Exercise objective:
State how many lines in the entries below include the string "frames", and give nothing beyond that number.

Input records below:

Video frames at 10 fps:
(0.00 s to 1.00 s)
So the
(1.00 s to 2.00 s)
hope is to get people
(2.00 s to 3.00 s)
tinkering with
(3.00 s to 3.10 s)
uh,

End of Input records.
Input records below:

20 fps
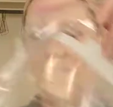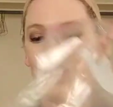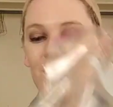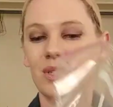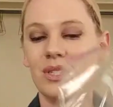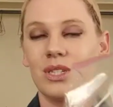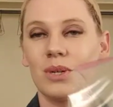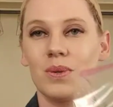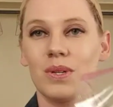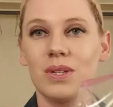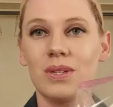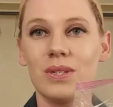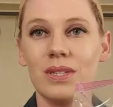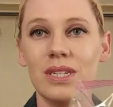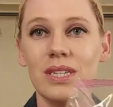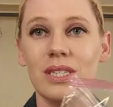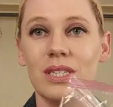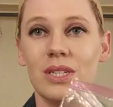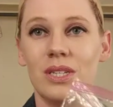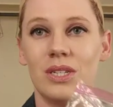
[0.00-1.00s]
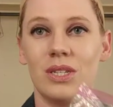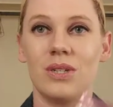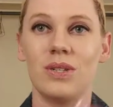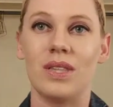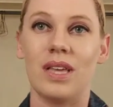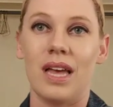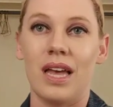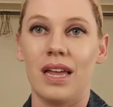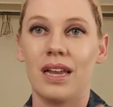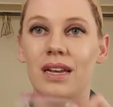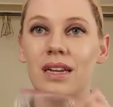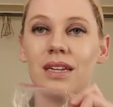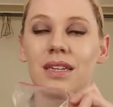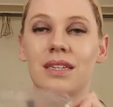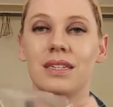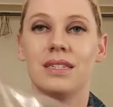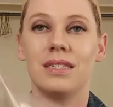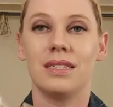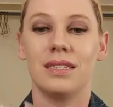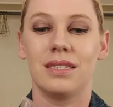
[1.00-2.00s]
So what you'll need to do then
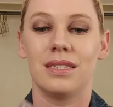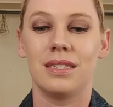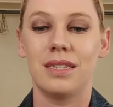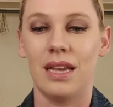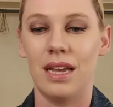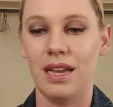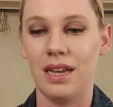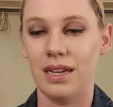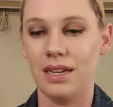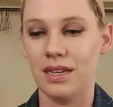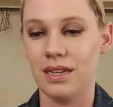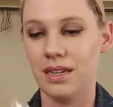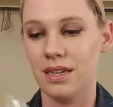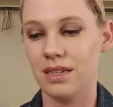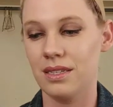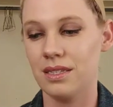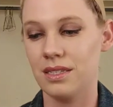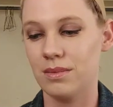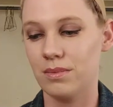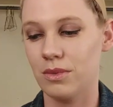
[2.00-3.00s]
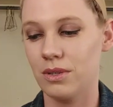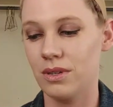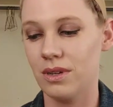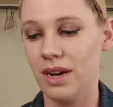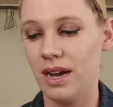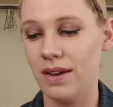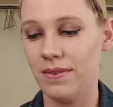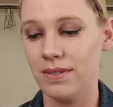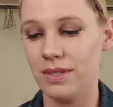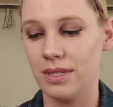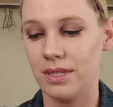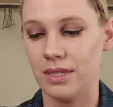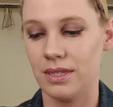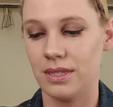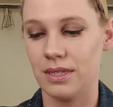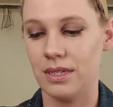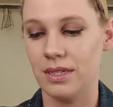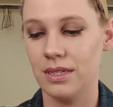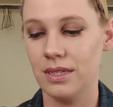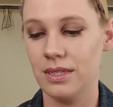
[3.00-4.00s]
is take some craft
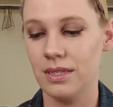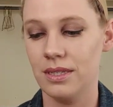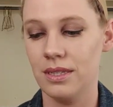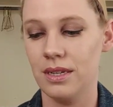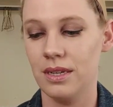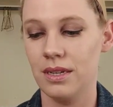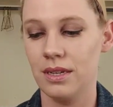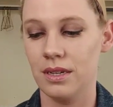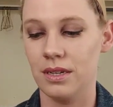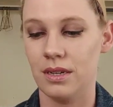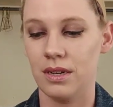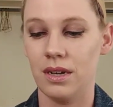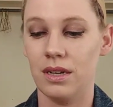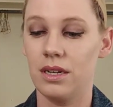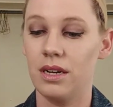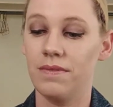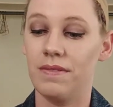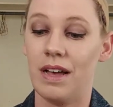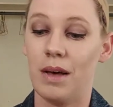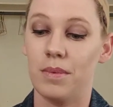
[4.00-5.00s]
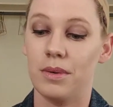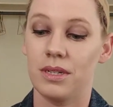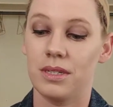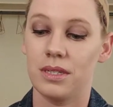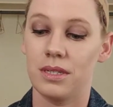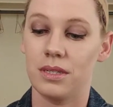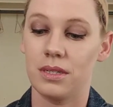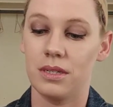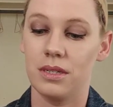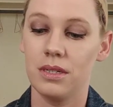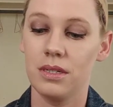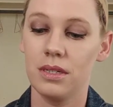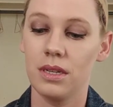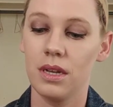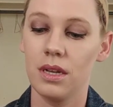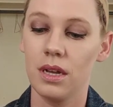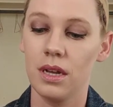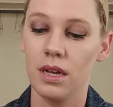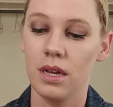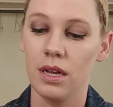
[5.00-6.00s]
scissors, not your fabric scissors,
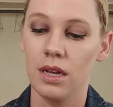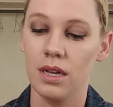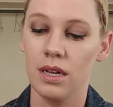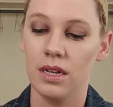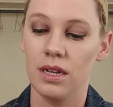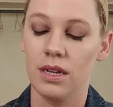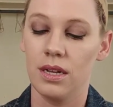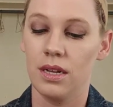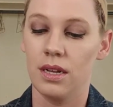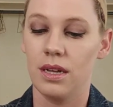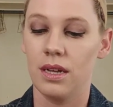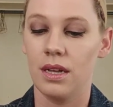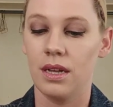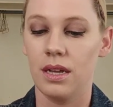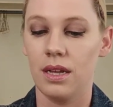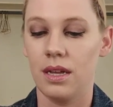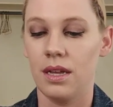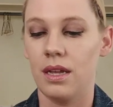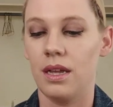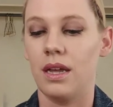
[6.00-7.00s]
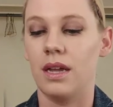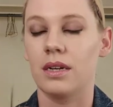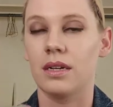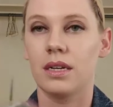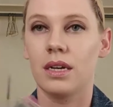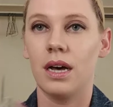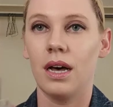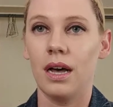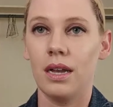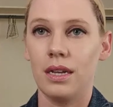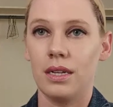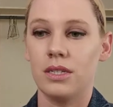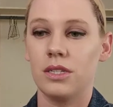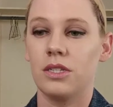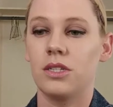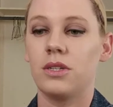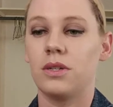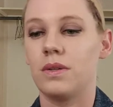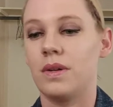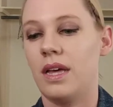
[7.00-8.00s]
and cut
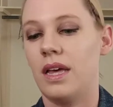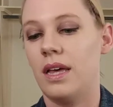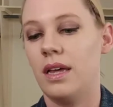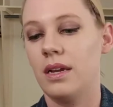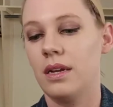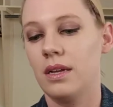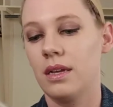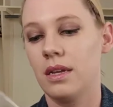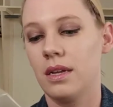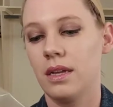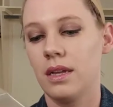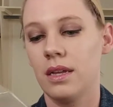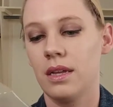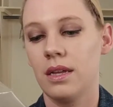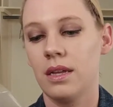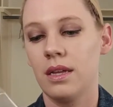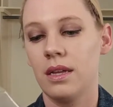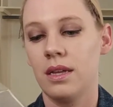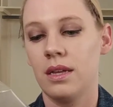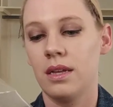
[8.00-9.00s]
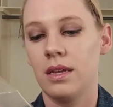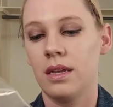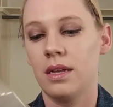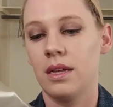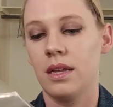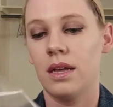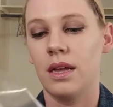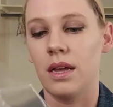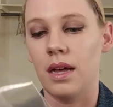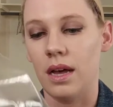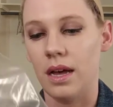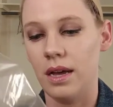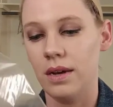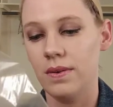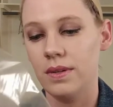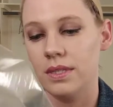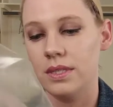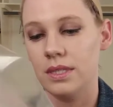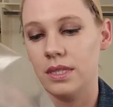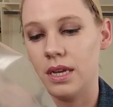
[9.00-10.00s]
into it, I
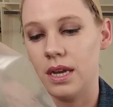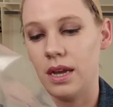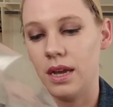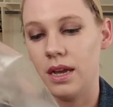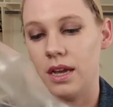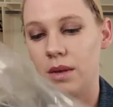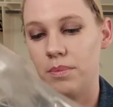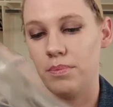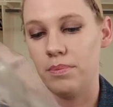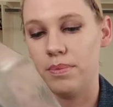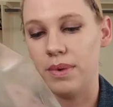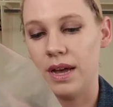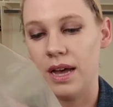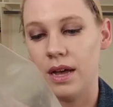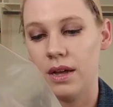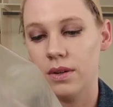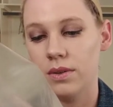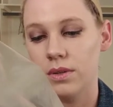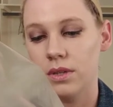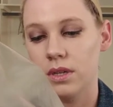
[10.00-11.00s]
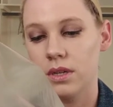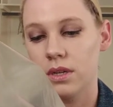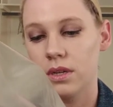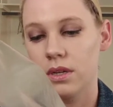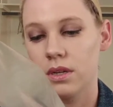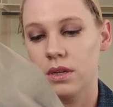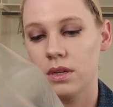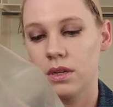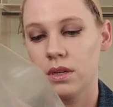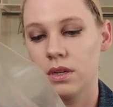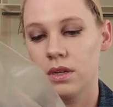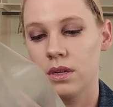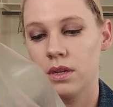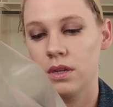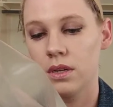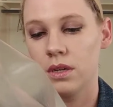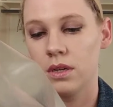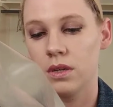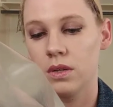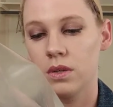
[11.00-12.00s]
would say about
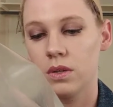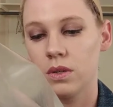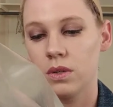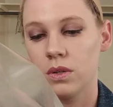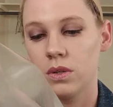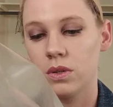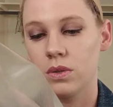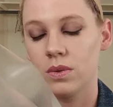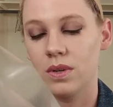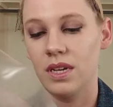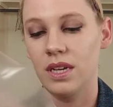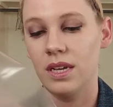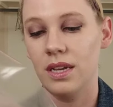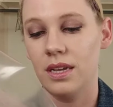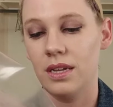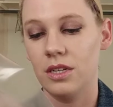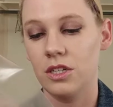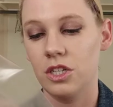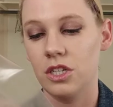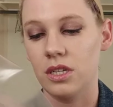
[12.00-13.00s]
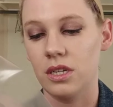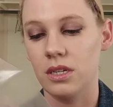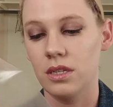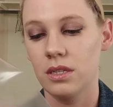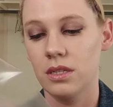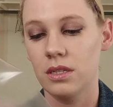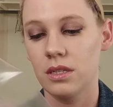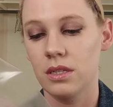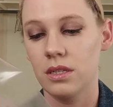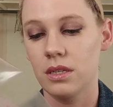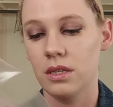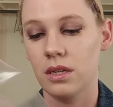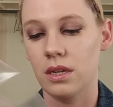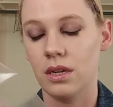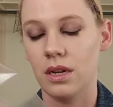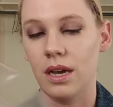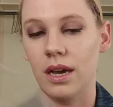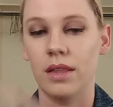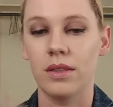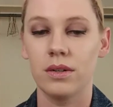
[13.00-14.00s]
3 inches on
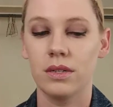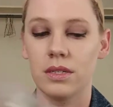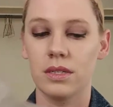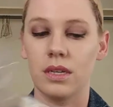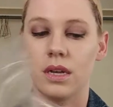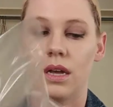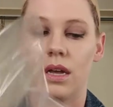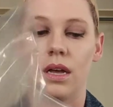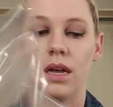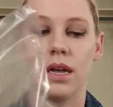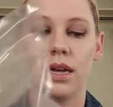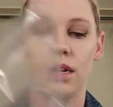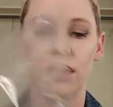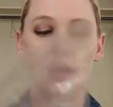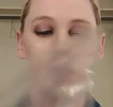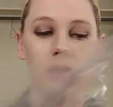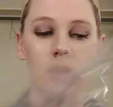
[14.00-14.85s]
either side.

End of Input records.
Input records below:

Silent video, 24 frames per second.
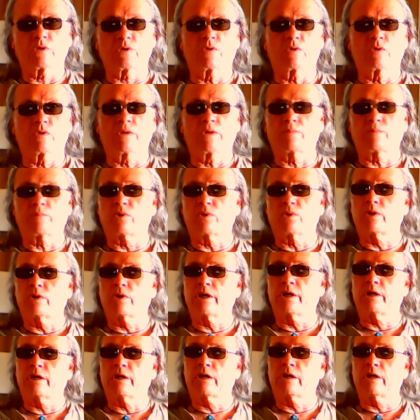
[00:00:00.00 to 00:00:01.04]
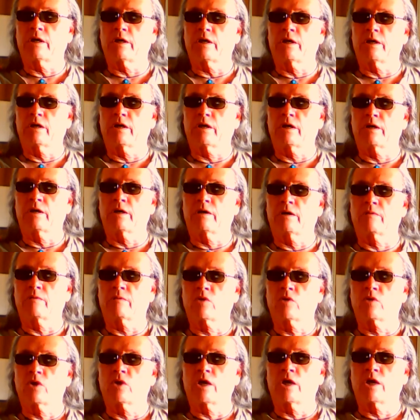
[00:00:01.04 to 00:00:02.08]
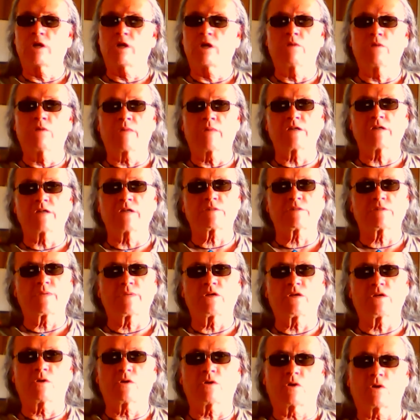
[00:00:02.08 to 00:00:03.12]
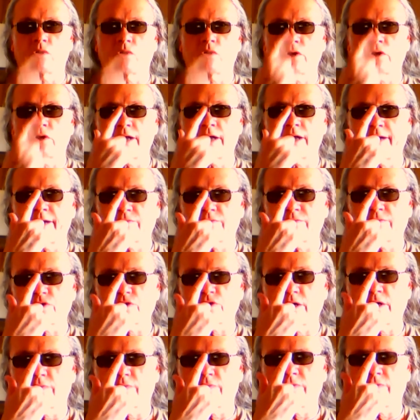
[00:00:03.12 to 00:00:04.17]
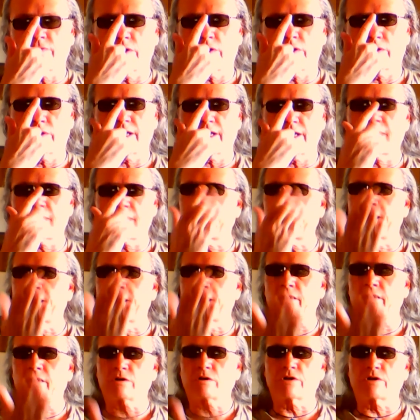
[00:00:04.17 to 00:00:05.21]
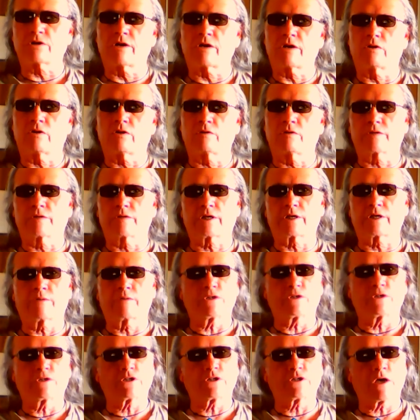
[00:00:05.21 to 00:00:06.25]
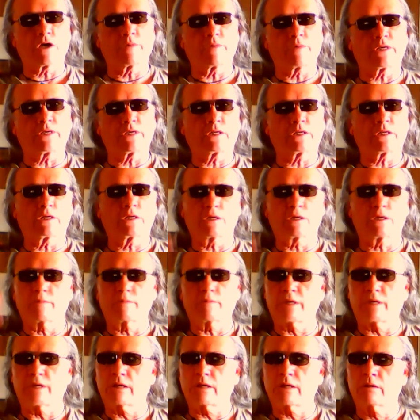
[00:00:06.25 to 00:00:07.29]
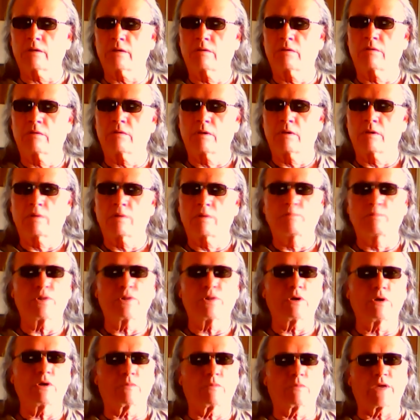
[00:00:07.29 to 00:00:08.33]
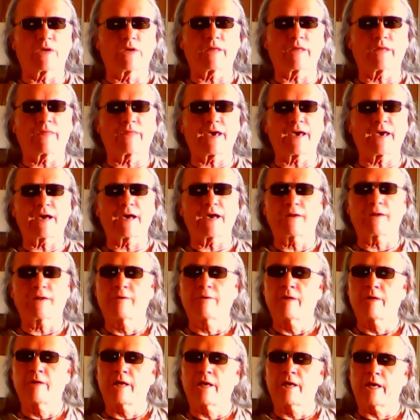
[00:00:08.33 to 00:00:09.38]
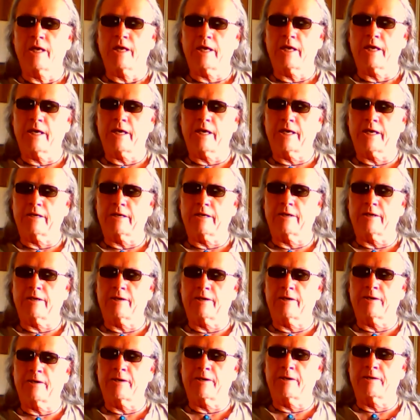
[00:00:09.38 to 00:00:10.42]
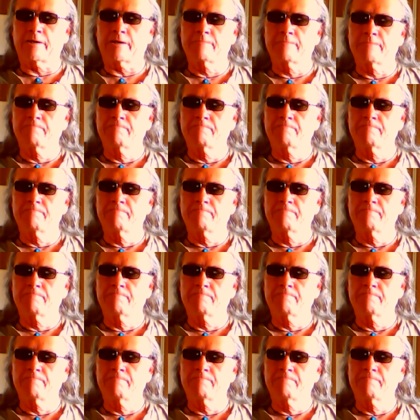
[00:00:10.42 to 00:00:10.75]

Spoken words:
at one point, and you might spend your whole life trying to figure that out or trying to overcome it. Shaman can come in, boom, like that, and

End of Input records.

Problem solution:
2